India’s Gross Domestic Product growth rate for the full year 2020-’21 is expected to contract by 7.7% in real terms, as compared to a growth of 4.2% in the previous financial year, government data for the first advance estimates of this fiscal showed on Thursday. In nominal terms, the GDP growth rate is expected to contract by 4.2%, the data showed.
Real GDP refers to the growth rate in absolute terms, while nominal GDP is the inflation-adjusted figure.
As per the first advanced estimates of the national income released by the National Statistical Office on Thursday, there was contraction in all sectors with the exception of agriculture and electricity in this fiscal. Trade and hotels sector witnessed the sharpest contraction at 21.4%, followed by construction and manufacturing at 12.6% and 9.4%, respectively. Even agriculture, which is estimated to grow at 3.4%, will register a slower rate, as compared to 4% in 2019-’20.
If the final numbers for the GDP are as predicted on Thursday, this will be the sharpest contraction since Independence, according to Bloomberg. The economy had last witnessed a contraction in 1979-’80, when the growth rate shrunk by 5.24%.
The government said that the contraction was because of the nationwide lockdown imposed in March 2020 amid the coronavirus pandemic.
“Though the restrictions have been gradually lifted, there has been an impact on the economic activities as well as on the data collection mechanisms,” the government said in its release on Thursday.
The GDP growth rate contracted by 7.5% in the second quarter (July-September), after shrinking by an unprecedented 23.9% in the first three month period (April-June) of this financial year. Last month, the Reserve Bank of India had predicted the growth rate may enter the positive territory in the third quarter (October-December).

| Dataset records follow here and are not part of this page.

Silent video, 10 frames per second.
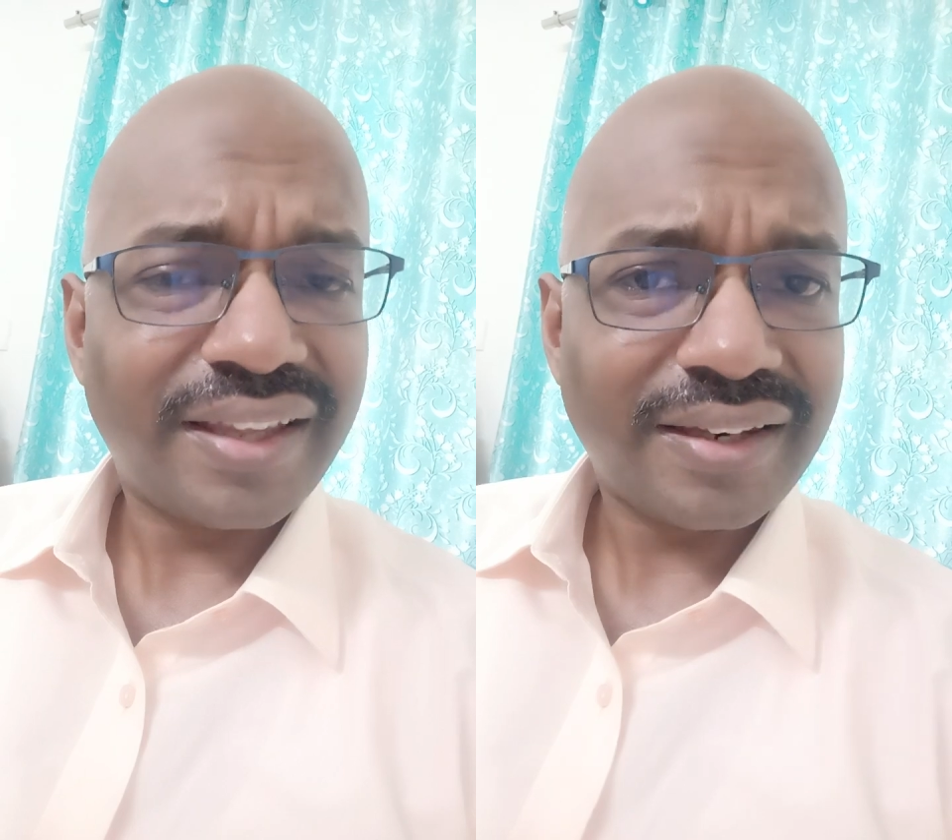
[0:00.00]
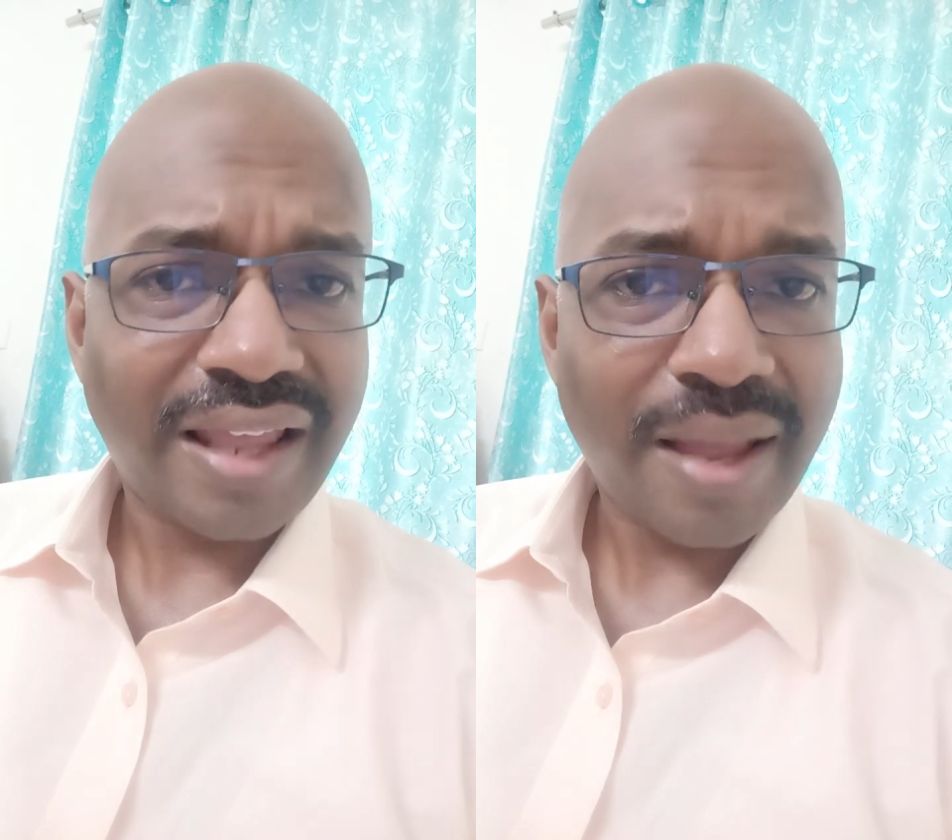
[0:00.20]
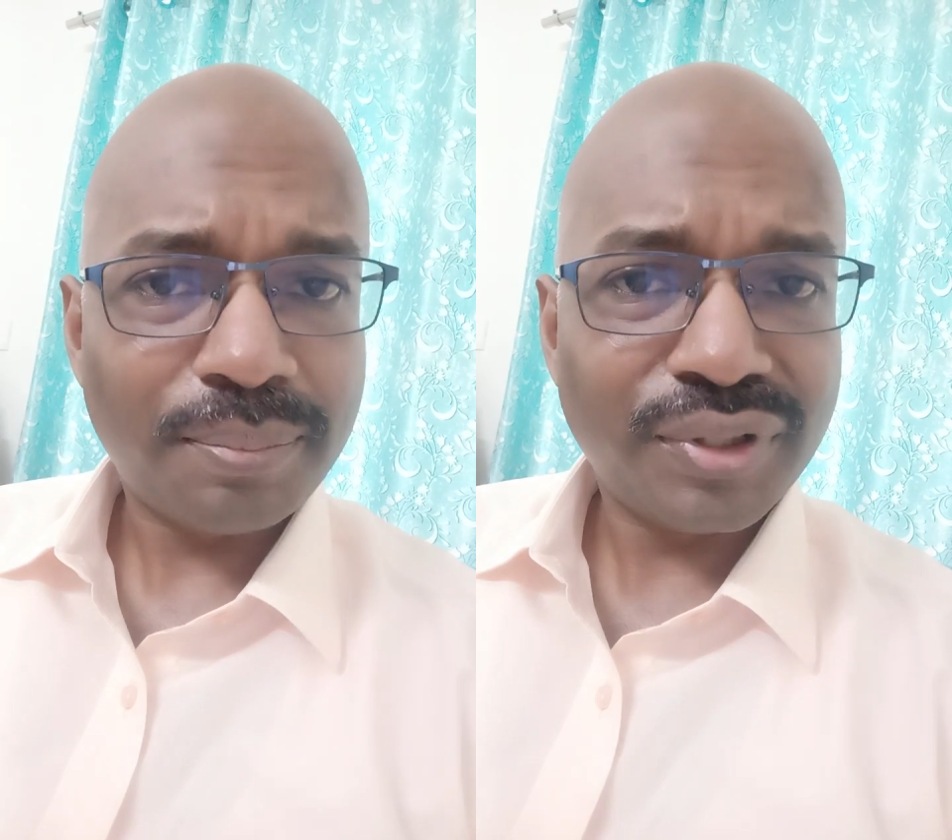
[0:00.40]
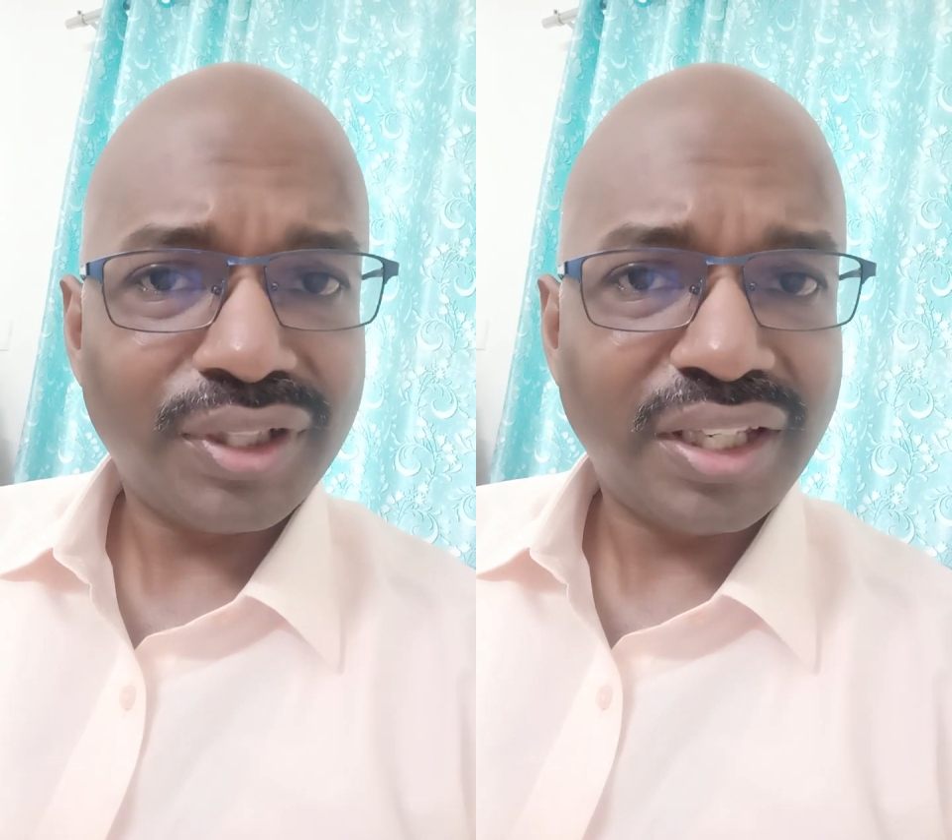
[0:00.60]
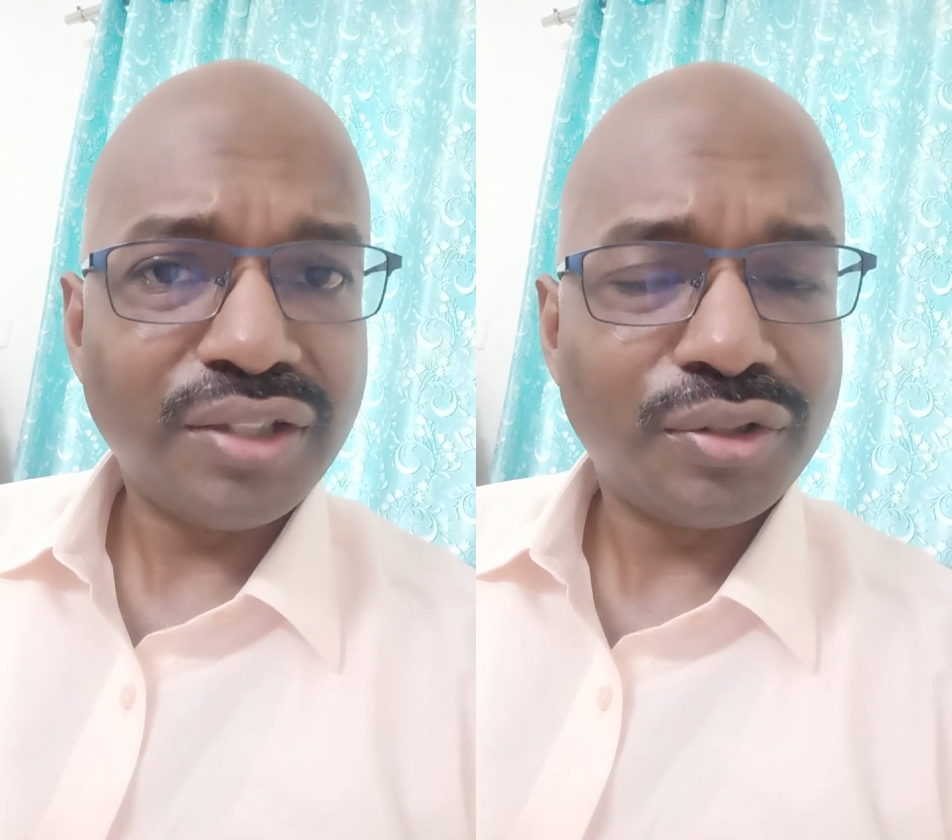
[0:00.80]
can
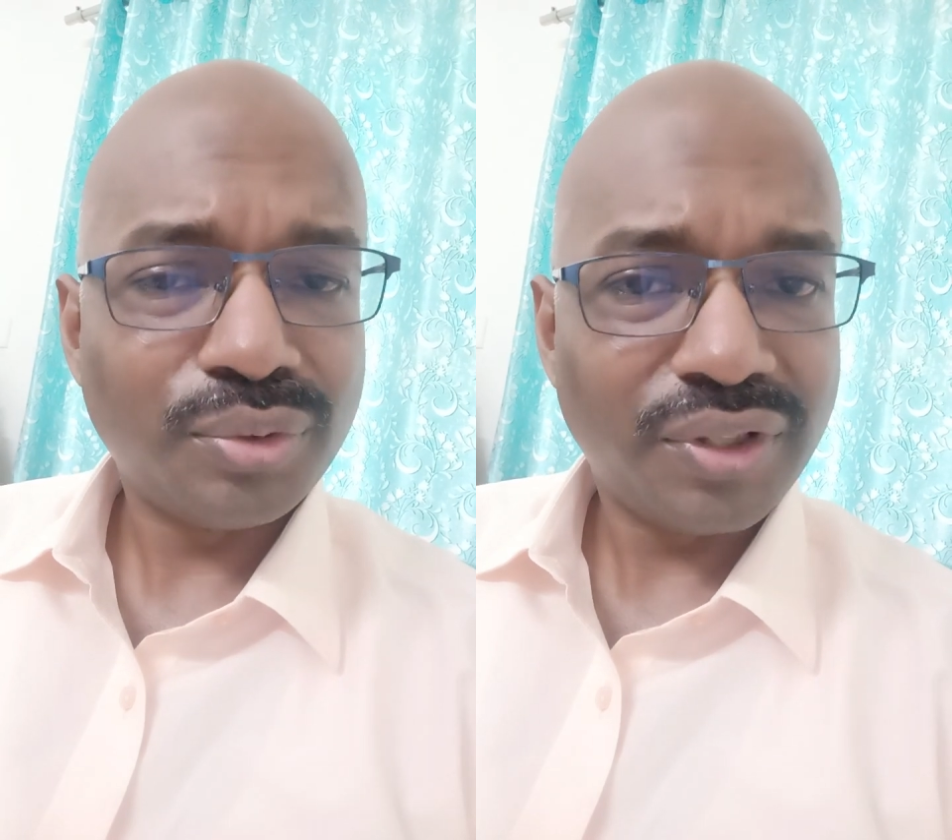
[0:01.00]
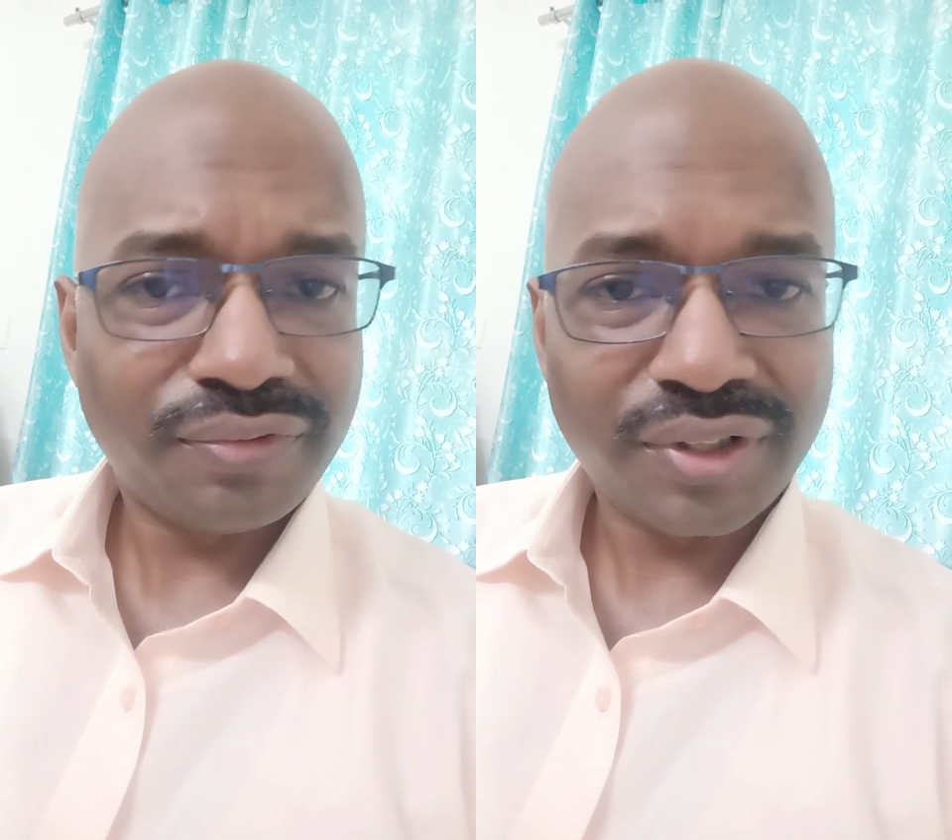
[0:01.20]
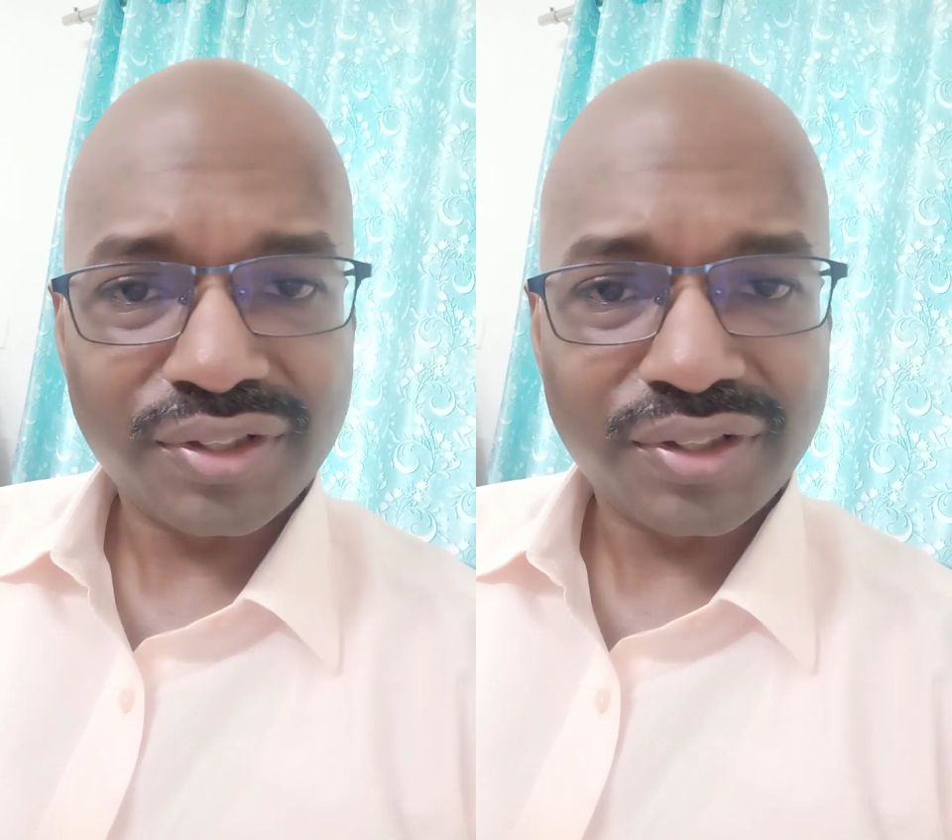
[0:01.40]
happen in two different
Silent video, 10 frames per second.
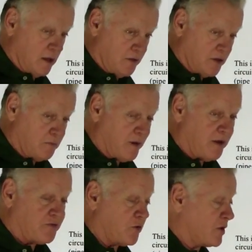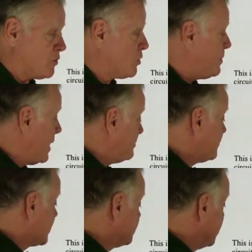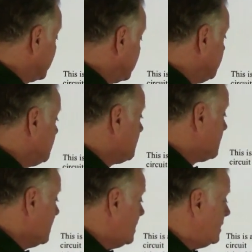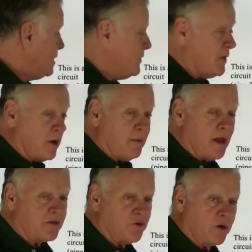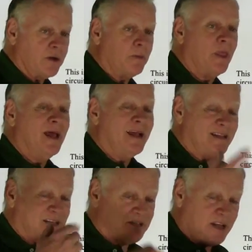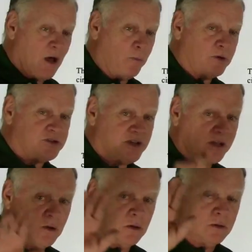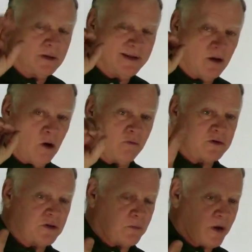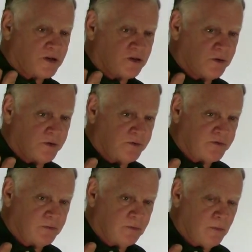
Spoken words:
in the independent circuit or pipe 16 in the automatic circuit and sends an output signal over to the brake cylinders.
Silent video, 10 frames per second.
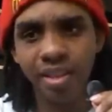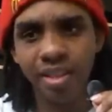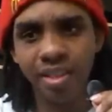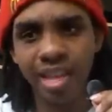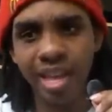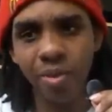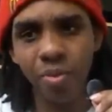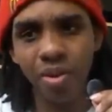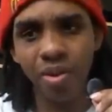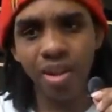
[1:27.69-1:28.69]
they
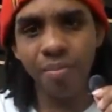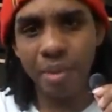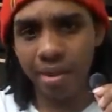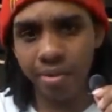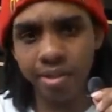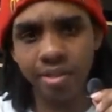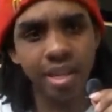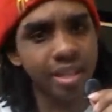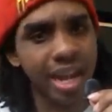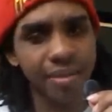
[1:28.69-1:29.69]
were embarrassed a
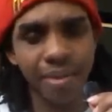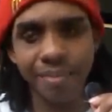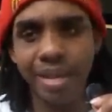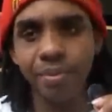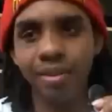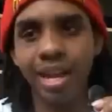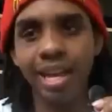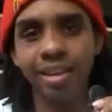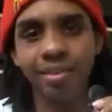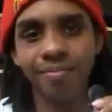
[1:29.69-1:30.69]
lot by people
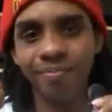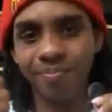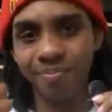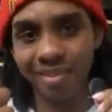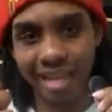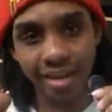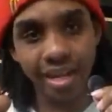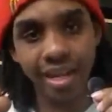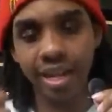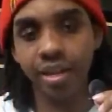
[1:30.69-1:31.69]
like Kelly
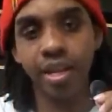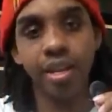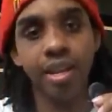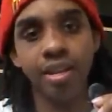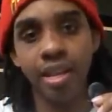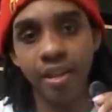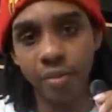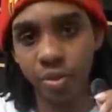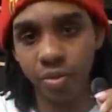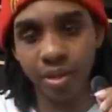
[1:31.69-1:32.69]
Kelly and Eve
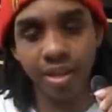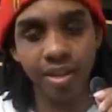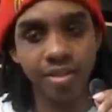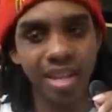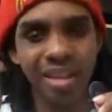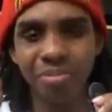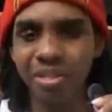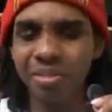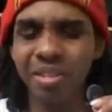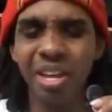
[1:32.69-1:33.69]
Torres, and I'm
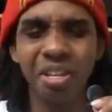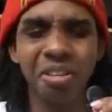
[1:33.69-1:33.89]
just like,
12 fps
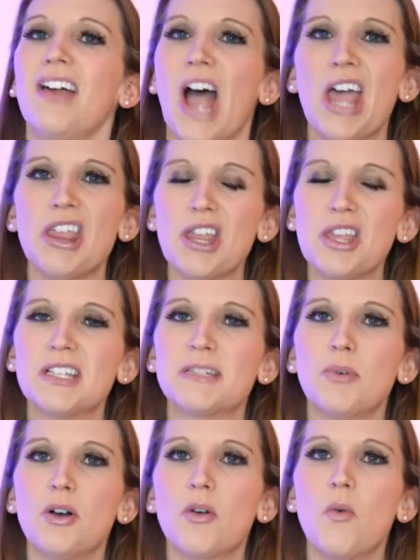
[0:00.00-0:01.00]
I thought this
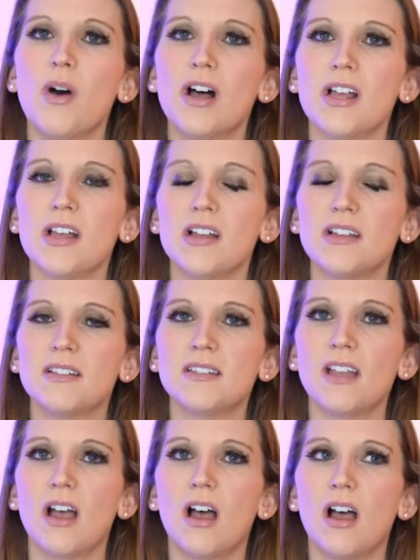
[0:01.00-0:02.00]
book
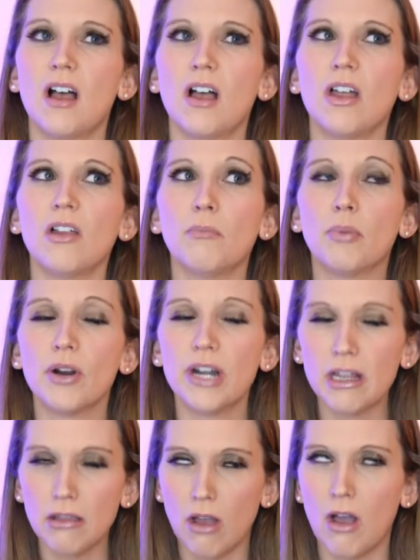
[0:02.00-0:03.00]
was
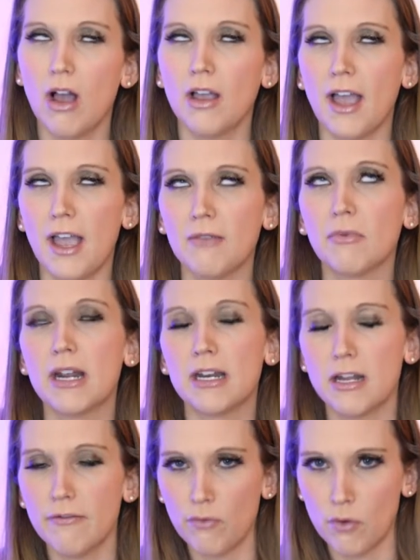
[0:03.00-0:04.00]
pretty long. I
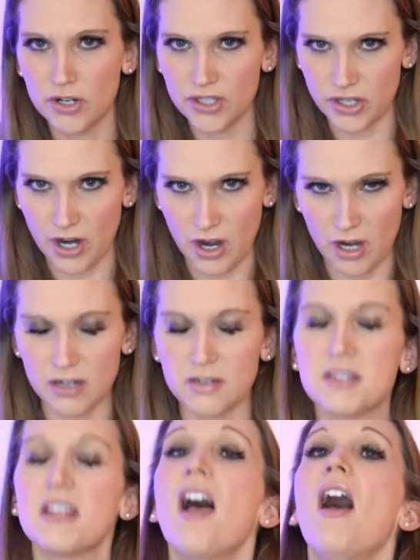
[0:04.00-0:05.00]
rated it four
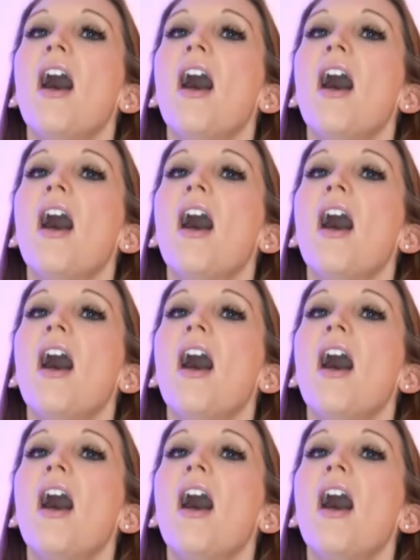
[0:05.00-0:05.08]
stars.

Earlier, the central bank had also revised real GDP growth rate projection for the year 2020-’21 from -9.5% to -7.5%, after its bi-monthly monetary police meeting in December.
The first advance estimates for a financial year is usually released before the Union Budget for the next year. This data, as well as projections for the coming year, are shared by NSO with the Finance Ministry and other departments, to aid in the budget-making process.